TASK OBJECTIVE ::
For the listing below, the answer is an exact retyping of the lines from the one with "[00:09:12.71 to 00:09:13.63]" through the one with "Lip reading: Andre", both included, without pictures.

*** DATA

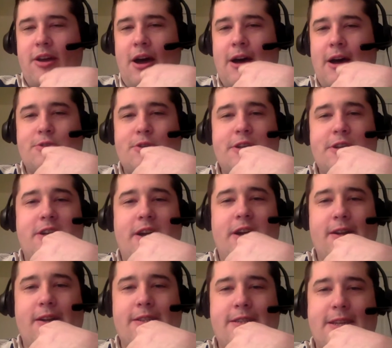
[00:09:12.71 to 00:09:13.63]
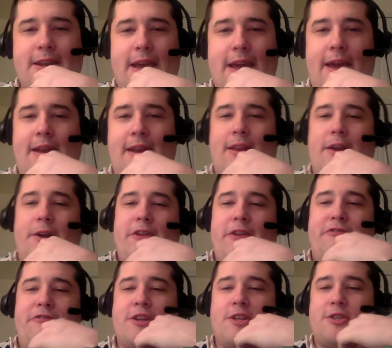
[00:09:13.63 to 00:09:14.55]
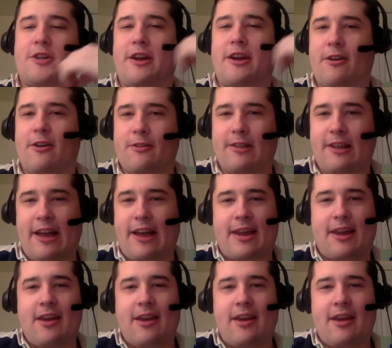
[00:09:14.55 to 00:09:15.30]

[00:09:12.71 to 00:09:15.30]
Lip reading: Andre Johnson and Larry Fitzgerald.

******
*** DATA

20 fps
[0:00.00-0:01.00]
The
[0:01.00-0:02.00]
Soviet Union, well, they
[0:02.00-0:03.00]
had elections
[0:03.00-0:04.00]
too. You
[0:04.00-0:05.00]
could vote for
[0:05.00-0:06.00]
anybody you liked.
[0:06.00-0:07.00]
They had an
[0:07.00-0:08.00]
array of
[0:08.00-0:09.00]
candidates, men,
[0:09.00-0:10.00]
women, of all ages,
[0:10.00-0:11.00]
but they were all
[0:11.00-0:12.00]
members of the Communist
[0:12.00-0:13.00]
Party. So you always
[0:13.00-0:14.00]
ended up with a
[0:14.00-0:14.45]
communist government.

******

RESULT OF THIS EXERCISE ::
[00:09:12.71 to 00:09:13.63]
[00:09:13.63 to 00:09:14.55]
[00:09:14.55 to 00:09:15.30]

[00:09:12.71 to 00:09:15.30]
Lip reading: Andre Johnson and Larry Fitzgerald.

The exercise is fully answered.